"Great performance", "super work", questioned with some physics
Employees are honored, praised, receive bonuses, a wage supplement, certificates or fuel vouchers, so far so good, at least an attempt at appreciation on the part of management and for all those who receive something perhaps actually a recognition?
But what is actually being honored here? The willingness to work more than the agreed working hours for the company? To have completed an arduous task? To have quickly delivered some kind of result for an order? To have done basically a "good" job? Or simply being a "deserving employee"? These questions could be continued endlessly, but this does not necessarily increase transparency. Is "performance" or "work" really rewarded here?
The terms "performance" and "work" that we use in everyday life are interpreted in many different ways, are not very clear-cut and are often used in opposition to the physical terms - by employees and managers alike!
Let's start with the term "power". "Power as a physical quantity refers to the energy converted in a period of time relative to that period of time. (.....). The power P is the quotient of the work done and the time required to do it (also energy supplied by time required):"

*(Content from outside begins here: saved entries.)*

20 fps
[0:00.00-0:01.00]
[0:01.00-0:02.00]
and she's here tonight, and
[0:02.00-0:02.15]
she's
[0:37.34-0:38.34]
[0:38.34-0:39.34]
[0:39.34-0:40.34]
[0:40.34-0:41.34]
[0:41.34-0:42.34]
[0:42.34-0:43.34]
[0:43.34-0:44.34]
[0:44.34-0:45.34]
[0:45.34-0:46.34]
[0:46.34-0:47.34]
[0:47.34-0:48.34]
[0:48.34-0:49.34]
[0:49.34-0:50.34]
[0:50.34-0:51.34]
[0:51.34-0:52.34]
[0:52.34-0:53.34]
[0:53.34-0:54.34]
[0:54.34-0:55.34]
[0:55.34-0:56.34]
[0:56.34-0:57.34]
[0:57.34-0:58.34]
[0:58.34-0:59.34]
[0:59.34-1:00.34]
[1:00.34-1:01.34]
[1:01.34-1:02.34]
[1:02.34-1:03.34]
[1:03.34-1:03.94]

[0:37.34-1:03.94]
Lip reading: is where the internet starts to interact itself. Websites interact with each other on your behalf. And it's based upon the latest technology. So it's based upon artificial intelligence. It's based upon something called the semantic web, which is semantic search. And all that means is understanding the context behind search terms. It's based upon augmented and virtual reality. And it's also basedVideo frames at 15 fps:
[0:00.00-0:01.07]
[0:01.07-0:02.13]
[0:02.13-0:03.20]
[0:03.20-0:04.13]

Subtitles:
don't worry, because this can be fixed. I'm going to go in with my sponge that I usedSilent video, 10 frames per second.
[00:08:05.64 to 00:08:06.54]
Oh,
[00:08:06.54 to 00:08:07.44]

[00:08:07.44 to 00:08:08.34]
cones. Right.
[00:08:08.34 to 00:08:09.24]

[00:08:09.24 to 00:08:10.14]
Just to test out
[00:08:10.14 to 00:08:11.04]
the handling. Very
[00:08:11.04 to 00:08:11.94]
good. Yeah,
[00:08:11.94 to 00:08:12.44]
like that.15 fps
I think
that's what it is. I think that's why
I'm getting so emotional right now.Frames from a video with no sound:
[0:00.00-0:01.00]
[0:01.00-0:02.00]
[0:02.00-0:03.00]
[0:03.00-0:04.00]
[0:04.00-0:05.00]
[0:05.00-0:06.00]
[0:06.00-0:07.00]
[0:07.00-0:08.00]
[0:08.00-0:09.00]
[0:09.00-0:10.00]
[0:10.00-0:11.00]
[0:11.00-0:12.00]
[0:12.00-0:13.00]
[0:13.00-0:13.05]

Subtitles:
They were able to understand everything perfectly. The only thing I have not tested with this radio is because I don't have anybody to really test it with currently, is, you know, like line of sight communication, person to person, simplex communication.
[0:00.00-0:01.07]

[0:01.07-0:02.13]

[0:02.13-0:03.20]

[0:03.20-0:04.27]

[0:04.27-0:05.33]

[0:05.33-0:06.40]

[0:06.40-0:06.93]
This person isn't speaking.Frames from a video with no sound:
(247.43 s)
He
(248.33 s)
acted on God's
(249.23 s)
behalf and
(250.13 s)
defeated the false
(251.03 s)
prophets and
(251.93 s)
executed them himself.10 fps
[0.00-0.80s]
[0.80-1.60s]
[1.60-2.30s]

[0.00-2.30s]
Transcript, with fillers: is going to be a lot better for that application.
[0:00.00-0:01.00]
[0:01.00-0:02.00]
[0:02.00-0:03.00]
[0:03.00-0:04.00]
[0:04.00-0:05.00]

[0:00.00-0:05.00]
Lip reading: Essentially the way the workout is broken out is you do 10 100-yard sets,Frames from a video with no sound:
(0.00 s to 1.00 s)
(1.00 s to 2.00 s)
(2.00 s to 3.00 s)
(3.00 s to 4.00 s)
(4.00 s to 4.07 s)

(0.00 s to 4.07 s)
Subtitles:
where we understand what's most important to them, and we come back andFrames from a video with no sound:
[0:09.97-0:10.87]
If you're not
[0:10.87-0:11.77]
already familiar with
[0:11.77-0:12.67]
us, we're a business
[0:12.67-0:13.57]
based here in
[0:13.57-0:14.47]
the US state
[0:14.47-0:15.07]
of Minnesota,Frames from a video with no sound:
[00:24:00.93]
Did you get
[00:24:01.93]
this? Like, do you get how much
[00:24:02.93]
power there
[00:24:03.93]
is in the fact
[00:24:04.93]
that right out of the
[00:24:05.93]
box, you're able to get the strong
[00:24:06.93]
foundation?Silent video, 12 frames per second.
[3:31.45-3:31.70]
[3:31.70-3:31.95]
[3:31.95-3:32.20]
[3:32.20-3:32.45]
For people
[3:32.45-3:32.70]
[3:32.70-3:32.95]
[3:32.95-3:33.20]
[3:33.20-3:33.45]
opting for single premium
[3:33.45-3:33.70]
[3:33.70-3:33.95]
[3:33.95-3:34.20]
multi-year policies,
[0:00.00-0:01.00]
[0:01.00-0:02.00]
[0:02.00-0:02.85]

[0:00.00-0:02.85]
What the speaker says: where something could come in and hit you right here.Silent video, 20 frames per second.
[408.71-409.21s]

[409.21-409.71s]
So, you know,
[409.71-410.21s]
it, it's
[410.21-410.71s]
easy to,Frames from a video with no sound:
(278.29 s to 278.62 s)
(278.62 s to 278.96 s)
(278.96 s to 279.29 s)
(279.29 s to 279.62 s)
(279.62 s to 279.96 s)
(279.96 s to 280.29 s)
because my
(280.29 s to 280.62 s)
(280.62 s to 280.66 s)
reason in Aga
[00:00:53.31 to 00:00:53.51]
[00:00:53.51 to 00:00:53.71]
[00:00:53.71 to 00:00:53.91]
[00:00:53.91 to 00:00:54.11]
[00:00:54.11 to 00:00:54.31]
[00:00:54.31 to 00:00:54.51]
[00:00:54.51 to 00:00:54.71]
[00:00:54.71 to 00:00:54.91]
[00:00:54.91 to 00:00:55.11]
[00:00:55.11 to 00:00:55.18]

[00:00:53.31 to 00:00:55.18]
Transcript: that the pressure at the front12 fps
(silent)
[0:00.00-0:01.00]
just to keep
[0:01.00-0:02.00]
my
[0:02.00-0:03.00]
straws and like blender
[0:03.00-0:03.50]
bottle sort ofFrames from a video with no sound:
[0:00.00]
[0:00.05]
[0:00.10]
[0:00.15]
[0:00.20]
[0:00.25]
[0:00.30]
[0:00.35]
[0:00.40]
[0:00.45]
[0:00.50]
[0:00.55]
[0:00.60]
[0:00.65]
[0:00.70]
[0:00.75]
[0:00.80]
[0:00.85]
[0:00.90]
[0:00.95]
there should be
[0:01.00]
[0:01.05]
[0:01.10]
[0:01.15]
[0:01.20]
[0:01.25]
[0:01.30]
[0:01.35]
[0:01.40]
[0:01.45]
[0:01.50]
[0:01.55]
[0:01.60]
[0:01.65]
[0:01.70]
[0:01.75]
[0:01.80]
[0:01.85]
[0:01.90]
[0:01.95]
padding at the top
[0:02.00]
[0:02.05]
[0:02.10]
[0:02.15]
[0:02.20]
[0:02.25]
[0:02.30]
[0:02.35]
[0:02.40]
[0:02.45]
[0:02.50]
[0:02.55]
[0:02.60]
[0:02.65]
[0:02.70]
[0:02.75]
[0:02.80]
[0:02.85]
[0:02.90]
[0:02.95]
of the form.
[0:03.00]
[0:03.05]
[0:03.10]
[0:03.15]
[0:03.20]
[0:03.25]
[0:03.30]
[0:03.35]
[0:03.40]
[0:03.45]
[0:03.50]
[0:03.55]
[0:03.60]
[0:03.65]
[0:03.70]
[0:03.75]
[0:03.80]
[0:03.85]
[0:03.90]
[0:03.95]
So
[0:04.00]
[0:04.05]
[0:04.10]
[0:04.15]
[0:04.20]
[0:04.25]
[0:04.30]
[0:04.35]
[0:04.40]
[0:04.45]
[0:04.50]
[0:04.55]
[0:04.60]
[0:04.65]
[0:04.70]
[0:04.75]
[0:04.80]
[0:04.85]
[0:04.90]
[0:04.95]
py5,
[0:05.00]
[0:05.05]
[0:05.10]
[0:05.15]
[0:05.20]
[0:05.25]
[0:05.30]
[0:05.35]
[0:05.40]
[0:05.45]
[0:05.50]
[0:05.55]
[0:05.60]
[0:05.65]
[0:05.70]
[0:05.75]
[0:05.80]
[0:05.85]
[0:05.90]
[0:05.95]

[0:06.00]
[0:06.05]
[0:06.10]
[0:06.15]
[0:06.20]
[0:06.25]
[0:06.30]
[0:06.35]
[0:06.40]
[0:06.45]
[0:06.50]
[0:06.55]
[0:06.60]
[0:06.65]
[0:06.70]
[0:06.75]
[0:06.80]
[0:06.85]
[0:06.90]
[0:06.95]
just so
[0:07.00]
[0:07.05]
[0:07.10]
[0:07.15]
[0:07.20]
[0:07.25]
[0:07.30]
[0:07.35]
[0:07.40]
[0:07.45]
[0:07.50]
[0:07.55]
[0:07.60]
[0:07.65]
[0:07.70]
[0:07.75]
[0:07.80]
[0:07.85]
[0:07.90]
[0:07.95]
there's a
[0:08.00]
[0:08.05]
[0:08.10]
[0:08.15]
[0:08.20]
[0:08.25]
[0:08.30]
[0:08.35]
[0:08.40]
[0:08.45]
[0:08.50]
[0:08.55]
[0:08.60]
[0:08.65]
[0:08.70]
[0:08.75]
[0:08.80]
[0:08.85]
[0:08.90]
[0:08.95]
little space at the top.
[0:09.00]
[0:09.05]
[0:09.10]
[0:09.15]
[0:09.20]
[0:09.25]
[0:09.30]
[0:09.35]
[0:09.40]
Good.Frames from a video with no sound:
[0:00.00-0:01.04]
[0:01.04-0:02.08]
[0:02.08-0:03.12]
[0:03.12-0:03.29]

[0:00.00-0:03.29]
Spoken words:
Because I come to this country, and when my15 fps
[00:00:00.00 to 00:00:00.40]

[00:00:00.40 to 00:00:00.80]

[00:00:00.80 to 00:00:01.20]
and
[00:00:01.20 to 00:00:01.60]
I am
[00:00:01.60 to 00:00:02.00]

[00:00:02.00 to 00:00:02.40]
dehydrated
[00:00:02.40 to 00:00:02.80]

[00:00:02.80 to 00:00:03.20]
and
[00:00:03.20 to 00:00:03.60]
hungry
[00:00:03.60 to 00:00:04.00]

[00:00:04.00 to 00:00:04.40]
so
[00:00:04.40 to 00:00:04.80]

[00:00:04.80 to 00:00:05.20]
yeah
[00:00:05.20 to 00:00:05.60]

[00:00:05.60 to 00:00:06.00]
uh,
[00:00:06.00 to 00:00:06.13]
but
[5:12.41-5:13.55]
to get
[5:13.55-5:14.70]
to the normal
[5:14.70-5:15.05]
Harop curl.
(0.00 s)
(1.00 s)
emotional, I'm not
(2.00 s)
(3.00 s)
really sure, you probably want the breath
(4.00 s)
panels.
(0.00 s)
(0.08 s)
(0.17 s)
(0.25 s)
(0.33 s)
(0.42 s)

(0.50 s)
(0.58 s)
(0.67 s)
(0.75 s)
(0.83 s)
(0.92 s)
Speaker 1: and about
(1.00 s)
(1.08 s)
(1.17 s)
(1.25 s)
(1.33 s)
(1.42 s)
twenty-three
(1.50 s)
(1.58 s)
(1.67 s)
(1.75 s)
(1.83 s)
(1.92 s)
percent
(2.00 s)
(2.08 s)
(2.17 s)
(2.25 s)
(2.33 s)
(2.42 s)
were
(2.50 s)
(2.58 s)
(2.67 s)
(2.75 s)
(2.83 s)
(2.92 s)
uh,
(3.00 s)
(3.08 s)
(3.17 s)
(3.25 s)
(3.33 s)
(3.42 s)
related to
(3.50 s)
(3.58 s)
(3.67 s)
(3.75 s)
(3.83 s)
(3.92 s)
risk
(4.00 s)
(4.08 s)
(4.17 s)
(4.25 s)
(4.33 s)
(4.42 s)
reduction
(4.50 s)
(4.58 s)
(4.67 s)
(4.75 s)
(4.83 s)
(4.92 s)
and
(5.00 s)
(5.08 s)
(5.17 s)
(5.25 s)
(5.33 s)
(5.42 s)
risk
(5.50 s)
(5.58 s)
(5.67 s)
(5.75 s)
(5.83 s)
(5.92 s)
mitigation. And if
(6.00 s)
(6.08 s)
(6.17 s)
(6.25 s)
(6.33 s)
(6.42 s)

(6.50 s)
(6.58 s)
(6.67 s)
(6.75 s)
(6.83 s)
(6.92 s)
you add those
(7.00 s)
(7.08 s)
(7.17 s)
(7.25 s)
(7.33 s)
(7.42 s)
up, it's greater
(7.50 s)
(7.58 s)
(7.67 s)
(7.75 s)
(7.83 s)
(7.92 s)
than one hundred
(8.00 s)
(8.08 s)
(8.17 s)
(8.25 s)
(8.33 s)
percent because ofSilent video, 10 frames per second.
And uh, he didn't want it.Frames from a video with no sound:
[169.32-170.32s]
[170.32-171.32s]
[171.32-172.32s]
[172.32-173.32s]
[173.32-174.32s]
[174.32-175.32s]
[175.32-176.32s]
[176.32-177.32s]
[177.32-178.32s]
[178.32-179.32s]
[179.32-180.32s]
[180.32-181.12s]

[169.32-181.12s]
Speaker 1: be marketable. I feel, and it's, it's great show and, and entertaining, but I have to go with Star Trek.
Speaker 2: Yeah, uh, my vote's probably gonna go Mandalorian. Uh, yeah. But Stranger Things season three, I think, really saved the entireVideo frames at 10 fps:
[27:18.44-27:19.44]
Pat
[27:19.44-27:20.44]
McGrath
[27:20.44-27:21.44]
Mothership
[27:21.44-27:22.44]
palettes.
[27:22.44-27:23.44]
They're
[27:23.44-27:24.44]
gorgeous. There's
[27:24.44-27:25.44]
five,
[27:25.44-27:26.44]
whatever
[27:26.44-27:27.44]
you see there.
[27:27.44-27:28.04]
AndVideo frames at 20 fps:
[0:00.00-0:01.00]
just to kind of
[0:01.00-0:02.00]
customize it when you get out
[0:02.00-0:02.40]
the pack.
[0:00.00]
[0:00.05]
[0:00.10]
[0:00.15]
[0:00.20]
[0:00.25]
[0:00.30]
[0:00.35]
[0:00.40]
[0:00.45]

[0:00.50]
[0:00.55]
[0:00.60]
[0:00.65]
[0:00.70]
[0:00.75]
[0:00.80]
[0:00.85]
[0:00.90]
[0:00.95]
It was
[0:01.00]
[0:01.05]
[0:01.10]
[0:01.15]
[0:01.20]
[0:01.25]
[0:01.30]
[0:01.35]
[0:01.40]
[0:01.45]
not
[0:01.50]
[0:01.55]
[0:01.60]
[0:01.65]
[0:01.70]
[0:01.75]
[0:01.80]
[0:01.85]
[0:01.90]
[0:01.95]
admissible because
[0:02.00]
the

Power = work performed/time, or energy expended/time.
(cf. Wikipedia term "power (physical)" 18.2.21)
So translated and simplified, performance = work per time. In our day-to-day business, however, we quite often encounter a different interpretation of "performance", namely that of
Work times time, so the "performance" as a product of work and time!?
How do I arrive at this assumption? If we simply look at everyday life in our companies, we find the following:
• Working longer hours and overtime are usually seen as positive and often rewarded (performance = work times time)
• Those who work long hours are "hard-working" and those who leave after 8 hours because they have already completed their workload are "lazy" and may even be labeled as "quitters".
• Those who work through a task quickly and finish early are usually not rewarded, but are simply assigned more tasks
• Speed in the processing of tasks is not normally measured, but their scope is.
• 30-40% of all work in companies is "blind work" and does not add value to the company (cf. articles on "waste" and lean management); if we had a "physical" concept of performance, this proportion would actually have to be close to zero.
• Rewards and recognition are predominantly based on the physically incorrect concept of performance "work times time".
• Overtime gets a "performance stamp" instead of its true opposite and instead of analyzing and fixing its causes
Everyone can certainly add many, further examples from their own everyday work here, where it becomes apparent that in practice we work with a non-physical concept of performance, which thus often sets priorities completely wrongly and in the long term leads to inefficient processes and dissatisfied employees.
Executives and corporate leaders are now called upon to straighten out the mindset toward "performance" and thus bring efficient work and process efficiency to the forefront.
Now to the term "work", which cannot be transferred quite so clearly from physics to our working world. What is "work"? What do we perceive as "work"? What, on the other hand, is seen as non-work? Is non-work the same as free time? Or is there also during work, non-work? Does "work" also equal "value creation" for the company?
"Work" in physics is the energy transferred to a body by forces. One says: "Work is done on the body". This happens when a force acts on it along a path. In this simplest case, the work done is calculated as the product of the force acting in the direction of the path with the distance traveled." (Wikipedia term work (physical) 2/18/21)
Transferring the whole thing to our everyday business life, I would translate it roughly like this: The force as use, as handling, as the occupation in the work process, the body for example as a process, as a task, etc. When translating the path into everyday working life, the corporate goals and their implementation, as well as other defined and lived processes and standards, come to mind, i.e. the aspect of "purposefulness".
However, according to mechanics, only the part of the force acting in the direction of the path is included in the product of the work. This is interesting for our company: Because if the "path" is unclear, unknown or not defined, e.g. by missing or non-transparent company goals and measures derived from them, then in the physical sense the effort of the employees is not work, but only the part that actually acts along the "path"!
Then how do we describe the rest? Force expended, but no work? Let's call it "employment" perhaps, but in any case not "work", because the "purposefulness of the path" would be missing here. Perhaps we would better say, "no work for the company", because the employee himself probably defines his own "paths", which, however, do not have to be in harmony with those of the company at all!
It would be easier to follow the view of Descartes, who defined work in the middle of the 17th century as a product of force and time. So simply to let the force work for a time, would be then already "work", also without purposefulness of the way. Apparently, this interpretation has prevailed more in our minds than today's definition of physical work.
In short, if you look at the concepts of performance and work a little more closely than the terms used in everyday life, I see a great need for clarification in terms of value creation and process efficiency, as well as purposefulness and transparency in corporate processes.
Satisfied employees receive appreciation, recognition of their work and transparency in the actions of their managers. But then please also make the metrics correspondingly transparent and clearly define the terms performance and work.